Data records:
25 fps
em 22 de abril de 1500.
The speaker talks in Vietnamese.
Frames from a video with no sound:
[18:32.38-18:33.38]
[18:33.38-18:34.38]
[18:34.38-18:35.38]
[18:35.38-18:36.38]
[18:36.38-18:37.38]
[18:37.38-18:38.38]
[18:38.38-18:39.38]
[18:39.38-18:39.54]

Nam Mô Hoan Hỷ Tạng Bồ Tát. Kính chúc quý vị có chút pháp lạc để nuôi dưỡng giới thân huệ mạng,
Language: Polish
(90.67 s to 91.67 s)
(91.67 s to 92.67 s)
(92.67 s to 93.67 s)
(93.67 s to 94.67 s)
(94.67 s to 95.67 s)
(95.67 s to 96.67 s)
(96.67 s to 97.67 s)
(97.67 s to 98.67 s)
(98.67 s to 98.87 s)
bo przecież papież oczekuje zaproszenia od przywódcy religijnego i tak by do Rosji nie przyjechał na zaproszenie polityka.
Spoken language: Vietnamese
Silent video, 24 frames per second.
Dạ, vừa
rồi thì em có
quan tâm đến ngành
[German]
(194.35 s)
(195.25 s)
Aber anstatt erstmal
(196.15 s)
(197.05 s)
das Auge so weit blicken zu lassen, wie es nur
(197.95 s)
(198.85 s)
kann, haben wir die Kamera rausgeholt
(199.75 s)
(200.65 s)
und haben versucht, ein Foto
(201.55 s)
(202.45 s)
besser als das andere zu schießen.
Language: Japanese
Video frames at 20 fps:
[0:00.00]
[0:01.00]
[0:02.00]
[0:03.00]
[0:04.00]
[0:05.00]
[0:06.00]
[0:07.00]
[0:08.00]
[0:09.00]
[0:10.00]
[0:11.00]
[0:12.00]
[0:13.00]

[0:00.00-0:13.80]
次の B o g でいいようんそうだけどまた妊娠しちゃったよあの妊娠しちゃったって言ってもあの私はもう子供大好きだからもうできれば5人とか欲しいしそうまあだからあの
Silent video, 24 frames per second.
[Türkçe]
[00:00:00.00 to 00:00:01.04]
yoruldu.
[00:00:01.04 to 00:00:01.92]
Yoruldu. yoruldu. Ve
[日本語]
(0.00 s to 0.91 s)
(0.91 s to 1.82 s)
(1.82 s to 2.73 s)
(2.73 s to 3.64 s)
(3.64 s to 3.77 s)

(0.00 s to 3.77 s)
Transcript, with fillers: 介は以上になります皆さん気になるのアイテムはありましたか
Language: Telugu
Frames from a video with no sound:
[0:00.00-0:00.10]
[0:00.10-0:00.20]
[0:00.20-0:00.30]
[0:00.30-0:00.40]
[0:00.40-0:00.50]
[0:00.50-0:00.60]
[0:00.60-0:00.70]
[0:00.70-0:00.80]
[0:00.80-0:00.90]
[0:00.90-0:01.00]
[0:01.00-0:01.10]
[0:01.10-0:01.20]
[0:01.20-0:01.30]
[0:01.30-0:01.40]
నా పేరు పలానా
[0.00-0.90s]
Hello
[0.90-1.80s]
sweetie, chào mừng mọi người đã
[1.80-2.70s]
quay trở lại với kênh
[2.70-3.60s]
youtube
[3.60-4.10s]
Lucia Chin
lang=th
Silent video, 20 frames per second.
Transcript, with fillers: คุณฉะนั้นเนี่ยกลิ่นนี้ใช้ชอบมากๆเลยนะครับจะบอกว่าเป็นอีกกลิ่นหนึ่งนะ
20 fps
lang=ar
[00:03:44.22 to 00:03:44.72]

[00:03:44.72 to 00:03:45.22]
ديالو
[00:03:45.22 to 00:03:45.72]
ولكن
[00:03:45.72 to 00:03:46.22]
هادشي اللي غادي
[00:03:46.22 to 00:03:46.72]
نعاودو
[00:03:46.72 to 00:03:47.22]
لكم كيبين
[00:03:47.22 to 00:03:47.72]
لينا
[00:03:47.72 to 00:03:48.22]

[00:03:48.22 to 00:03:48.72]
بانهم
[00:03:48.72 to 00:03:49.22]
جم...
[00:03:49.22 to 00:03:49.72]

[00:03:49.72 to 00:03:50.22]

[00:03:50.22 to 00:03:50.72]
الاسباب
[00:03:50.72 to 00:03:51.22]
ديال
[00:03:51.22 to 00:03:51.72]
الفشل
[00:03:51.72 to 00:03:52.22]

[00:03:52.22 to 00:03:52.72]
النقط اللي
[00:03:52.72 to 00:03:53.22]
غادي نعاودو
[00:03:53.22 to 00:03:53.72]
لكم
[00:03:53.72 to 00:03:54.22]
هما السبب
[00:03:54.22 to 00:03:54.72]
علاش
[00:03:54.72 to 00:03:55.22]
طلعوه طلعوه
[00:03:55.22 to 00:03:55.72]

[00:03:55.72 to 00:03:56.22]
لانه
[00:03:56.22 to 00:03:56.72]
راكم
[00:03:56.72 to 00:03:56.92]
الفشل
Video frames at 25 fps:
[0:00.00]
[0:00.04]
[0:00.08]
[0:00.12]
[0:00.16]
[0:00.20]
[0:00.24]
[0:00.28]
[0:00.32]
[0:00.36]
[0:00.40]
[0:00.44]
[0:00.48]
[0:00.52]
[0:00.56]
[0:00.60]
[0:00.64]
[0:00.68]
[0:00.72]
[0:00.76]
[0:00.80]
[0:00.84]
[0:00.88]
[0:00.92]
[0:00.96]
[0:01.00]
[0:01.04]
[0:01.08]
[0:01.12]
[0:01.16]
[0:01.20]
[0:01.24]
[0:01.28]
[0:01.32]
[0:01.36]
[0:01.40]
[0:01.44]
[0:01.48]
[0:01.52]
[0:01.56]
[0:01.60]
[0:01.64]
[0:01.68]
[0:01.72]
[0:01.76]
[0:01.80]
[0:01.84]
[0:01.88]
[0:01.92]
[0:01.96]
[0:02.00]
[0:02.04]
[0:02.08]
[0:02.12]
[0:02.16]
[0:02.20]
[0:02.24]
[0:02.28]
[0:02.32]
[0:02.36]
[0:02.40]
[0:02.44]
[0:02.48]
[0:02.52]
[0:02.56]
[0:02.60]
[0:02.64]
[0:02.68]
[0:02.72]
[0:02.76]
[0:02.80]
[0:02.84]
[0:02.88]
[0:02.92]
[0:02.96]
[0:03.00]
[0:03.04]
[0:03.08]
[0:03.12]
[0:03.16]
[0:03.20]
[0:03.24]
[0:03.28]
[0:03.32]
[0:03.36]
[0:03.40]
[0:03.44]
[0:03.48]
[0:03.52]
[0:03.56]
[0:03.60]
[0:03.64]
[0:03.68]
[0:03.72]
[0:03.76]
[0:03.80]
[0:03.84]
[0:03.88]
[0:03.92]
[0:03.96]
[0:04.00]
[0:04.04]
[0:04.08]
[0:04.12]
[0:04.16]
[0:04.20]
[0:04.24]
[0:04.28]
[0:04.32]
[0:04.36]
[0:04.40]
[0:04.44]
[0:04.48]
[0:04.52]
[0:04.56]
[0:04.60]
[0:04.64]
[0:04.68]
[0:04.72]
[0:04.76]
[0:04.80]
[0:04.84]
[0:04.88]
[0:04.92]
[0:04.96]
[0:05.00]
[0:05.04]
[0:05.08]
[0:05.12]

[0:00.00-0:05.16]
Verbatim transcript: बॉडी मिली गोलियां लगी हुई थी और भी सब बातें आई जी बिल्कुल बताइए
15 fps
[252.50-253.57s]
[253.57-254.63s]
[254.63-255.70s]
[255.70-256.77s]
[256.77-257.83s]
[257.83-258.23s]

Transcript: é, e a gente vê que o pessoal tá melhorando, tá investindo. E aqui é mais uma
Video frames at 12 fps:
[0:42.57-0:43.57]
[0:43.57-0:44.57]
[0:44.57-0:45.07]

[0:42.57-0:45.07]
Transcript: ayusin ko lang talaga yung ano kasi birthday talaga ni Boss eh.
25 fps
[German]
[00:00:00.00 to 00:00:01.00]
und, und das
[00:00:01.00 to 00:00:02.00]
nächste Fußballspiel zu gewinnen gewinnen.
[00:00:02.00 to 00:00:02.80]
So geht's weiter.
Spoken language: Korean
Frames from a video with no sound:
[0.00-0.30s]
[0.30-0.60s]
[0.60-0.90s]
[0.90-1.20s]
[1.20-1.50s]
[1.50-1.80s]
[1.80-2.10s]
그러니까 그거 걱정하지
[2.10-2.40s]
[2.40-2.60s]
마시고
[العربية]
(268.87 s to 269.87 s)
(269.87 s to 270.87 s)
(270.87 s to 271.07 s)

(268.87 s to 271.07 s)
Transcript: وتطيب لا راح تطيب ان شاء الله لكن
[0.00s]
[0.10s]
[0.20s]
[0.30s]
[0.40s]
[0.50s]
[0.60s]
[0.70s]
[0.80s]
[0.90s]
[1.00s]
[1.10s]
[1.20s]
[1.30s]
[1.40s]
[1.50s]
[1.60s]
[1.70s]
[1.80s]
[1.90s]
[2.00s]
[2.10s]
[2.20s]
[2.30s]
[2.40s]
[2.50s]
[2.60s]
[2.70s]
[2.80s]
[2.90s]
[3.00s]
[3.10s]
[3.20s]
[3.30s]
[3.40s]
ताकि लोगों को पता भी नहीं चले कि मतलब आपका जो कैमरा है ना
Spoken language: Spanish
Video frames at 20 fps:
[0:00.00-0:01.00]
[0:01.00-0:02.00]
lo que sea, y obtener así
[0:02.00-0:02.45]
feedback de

▶ _What you have to do_
Copy exactly the stretch of data above from the line with "[00:03:45.72 to 00:03:46.22]" through the line with "[00:03:49.22 to 00:03:49.72]", and omit all other lines.

▶ _Exercise solution_
[00:03:45.72 to 00:03:46.22]
هادشي اللي غادي
[00:03:46.22 to 00:03:46.72]
نعاودو
[00:03:46.72 to 00:03:47.22]
لكم كيبين
[00:03:47.22 to 00:03:47.72]
لينا
[00:03:47.72 to 00:03:48.22]

[00:03:48.22 to 00:03:48.72]
بانهم
[00:03:48.72 to 00:03:49.22]
جم...
[00:03:49.22 to 00:03:49.72]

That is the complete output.